Apache Solr Succinctly^®
by Xavier Morera

CHAPTER 5

Schema.xml: The Content

Have you ever heard of the learning triangle? It basically states that the level of mastery on any specific topic increases as you go through the following process: reading, seeing, hearing, watching, doing, and teaching. You are reading this right now, but to maximize the learning process, I encourage you to follow along in your own Solr installation.

In this chapter, we will create our own example using real-life data: a list of books in the Syncfusion Succinctly Series. It's not a large set of data, but it'll do just fine for me to demonstrate the steps required to index your own content.

Our Own Example

I chose the Succinctly series because it is something that I identify with, and it is easy to understand. We will take the library and create an application to index the books, and allow people to browse them via tags or by text searching.
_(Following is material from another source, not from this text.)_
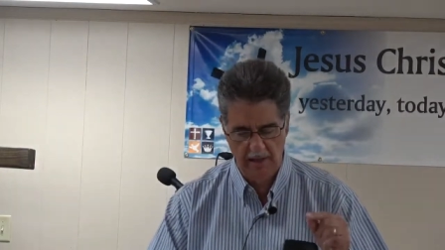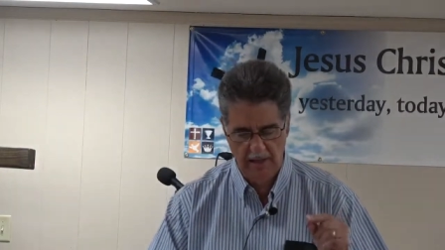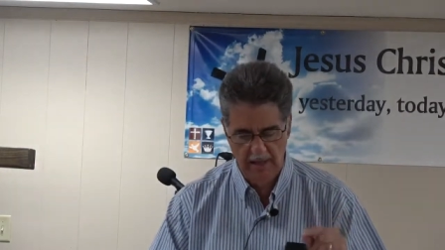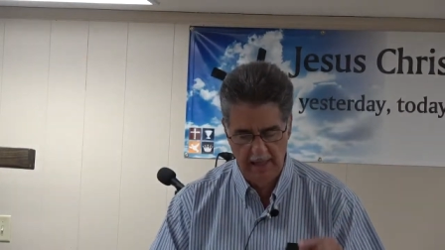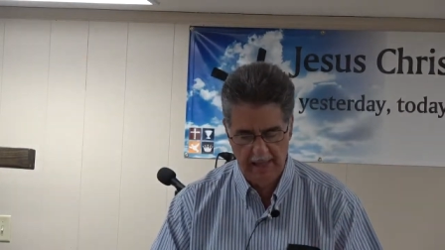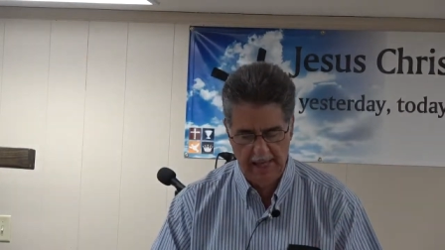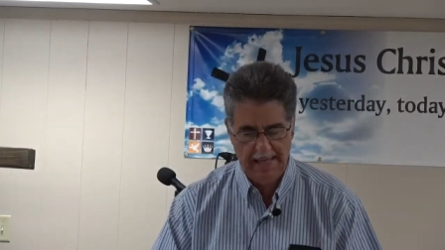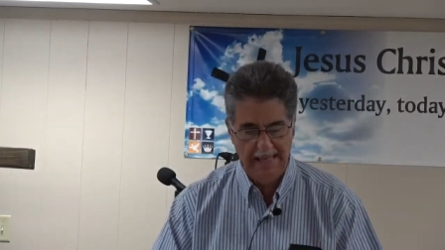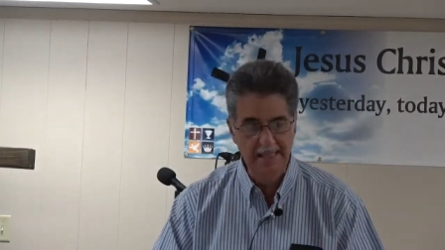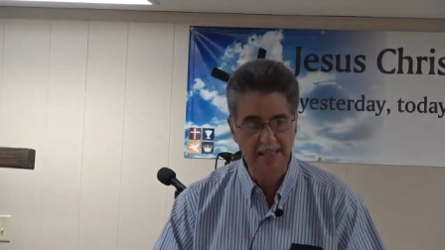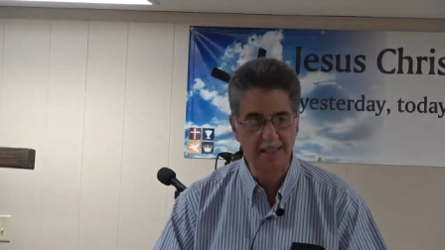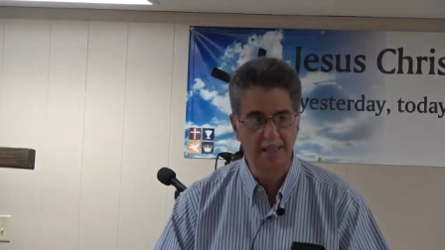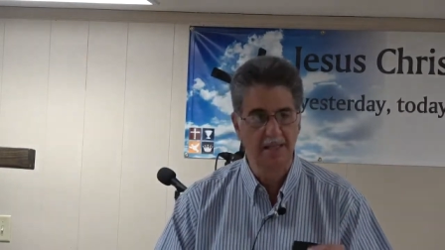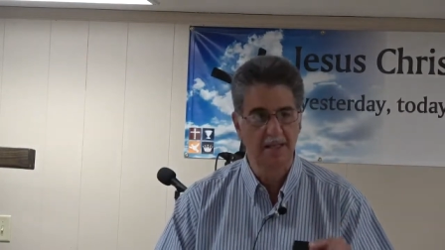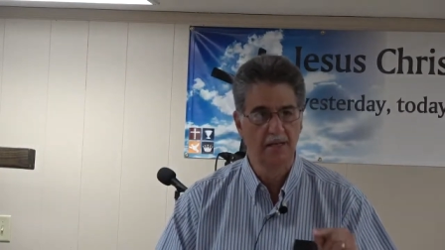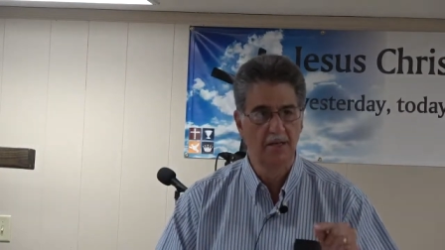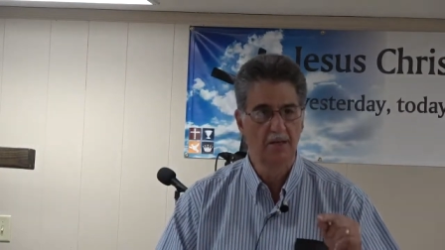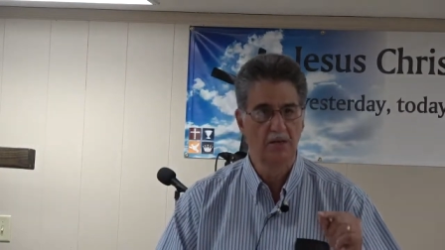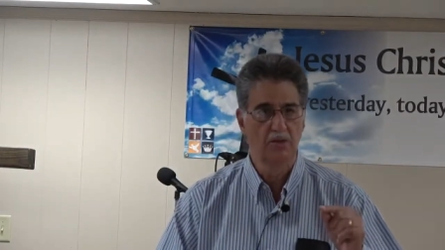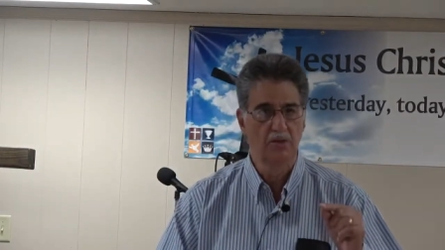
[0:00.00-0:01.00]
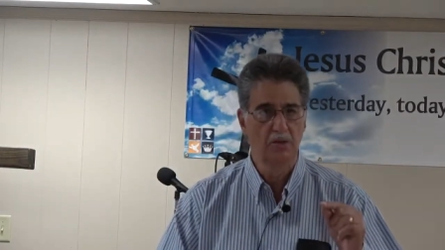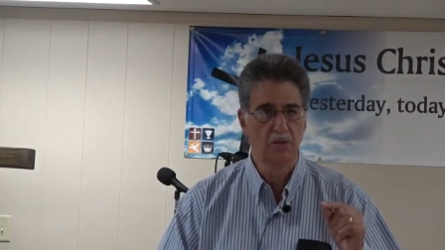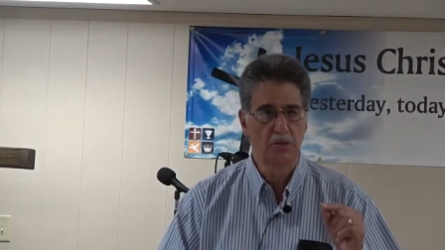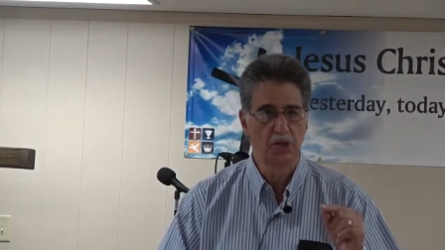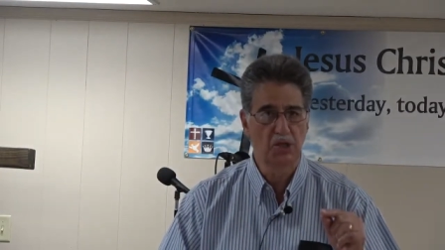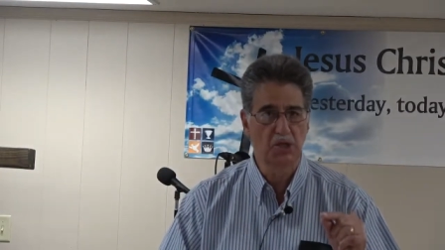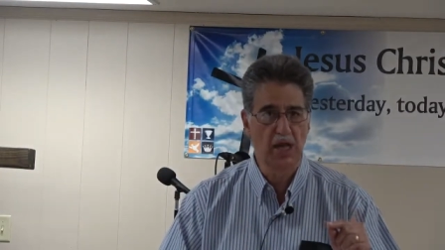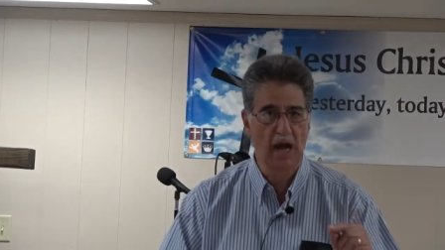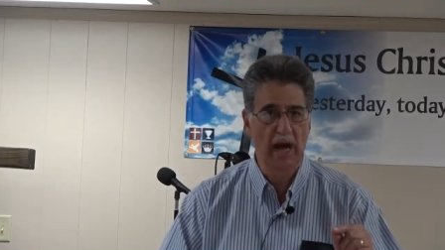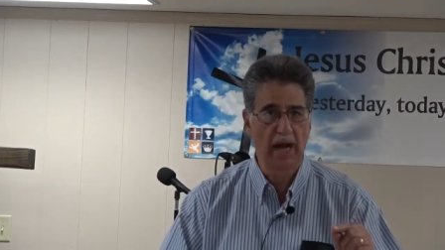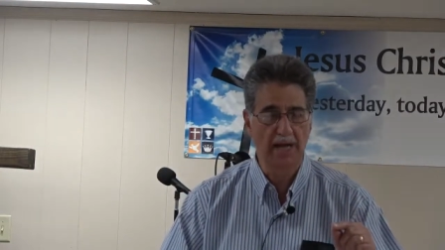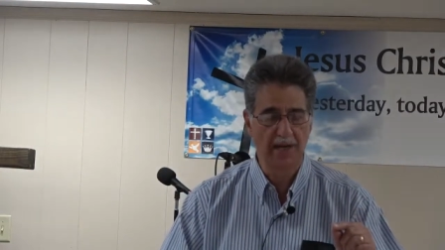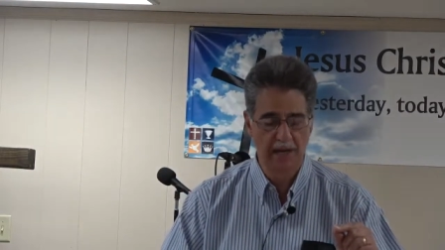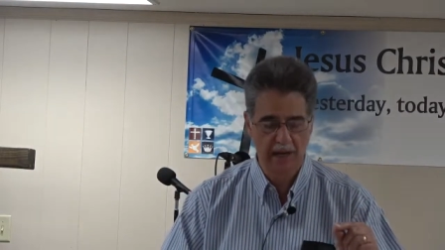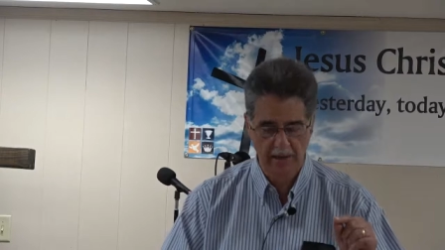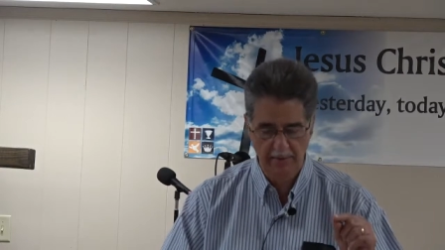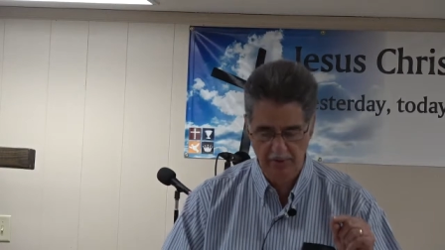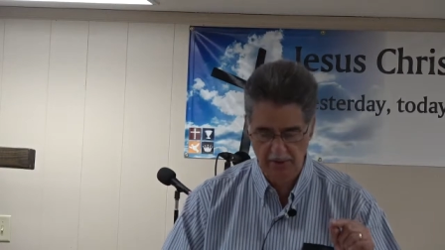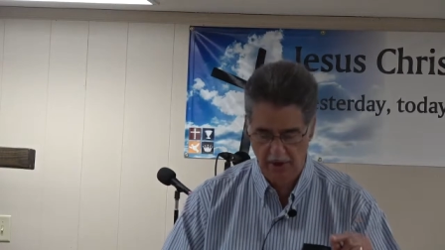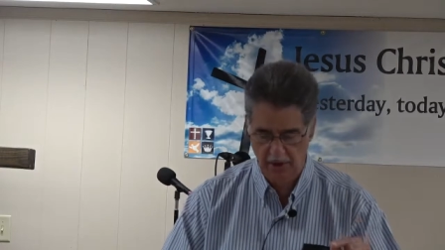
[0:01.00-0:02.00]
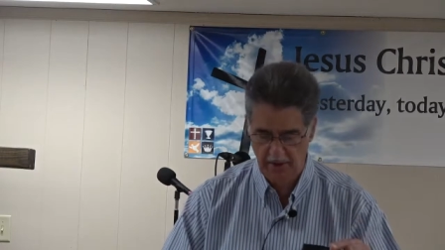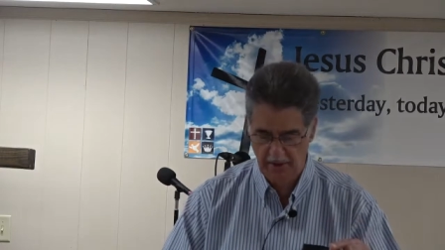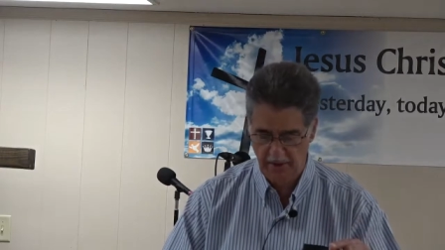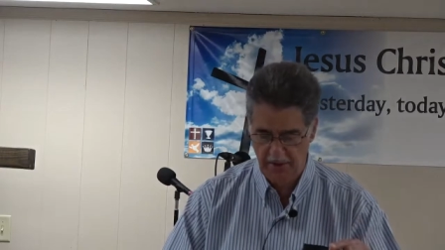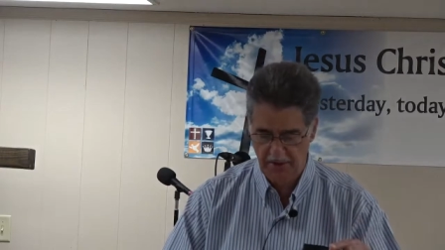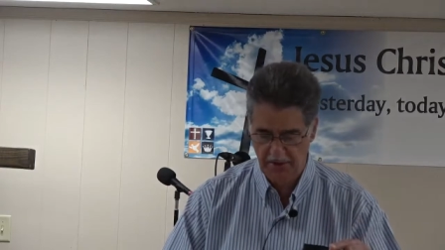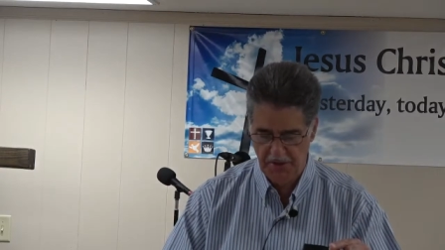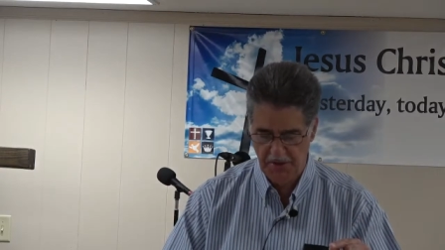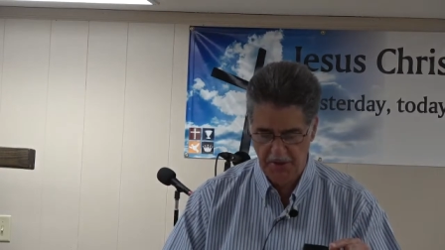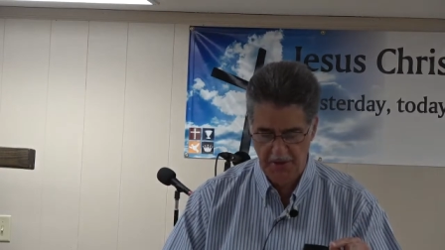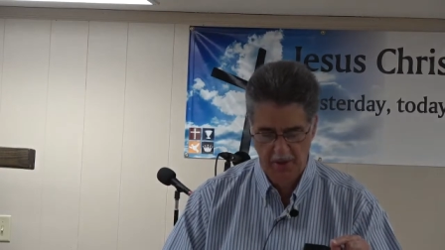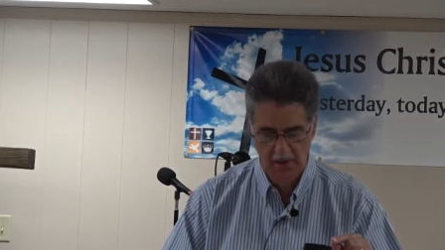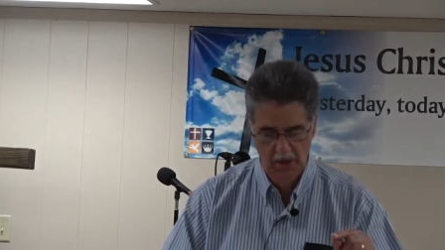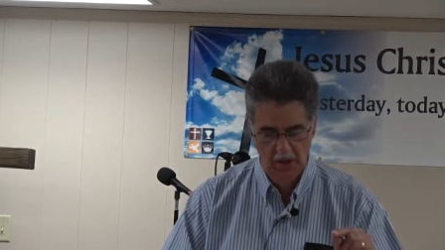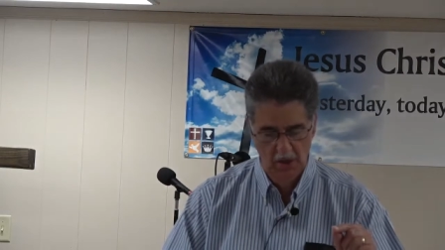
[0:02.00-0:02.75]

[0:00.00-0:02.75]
light to shine out of darkness,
Let’s get this party started!

Syncfusion Succinctly Series

Syncfusion Succinctly Series

We will start by indexing data for only three fields, and then over the course of the chapter, incrementally add a few more so we can perform queries with faceting, dates, multi-values, and other features that you would most likely need in your application. Let’s take a quick look at our sample data to see what it contains. As you can see, we have things like book title, description, and author. We will be using a CSV file; however, for display, I am currently showing you the data using Excel.

Sample data

Sample data

Whenever you want to add fields to your index, you need to tell Solr the name, type, and a couple of other attributes so that it knows what to do with them. In layman’s terms, you define the structure of the data of the index.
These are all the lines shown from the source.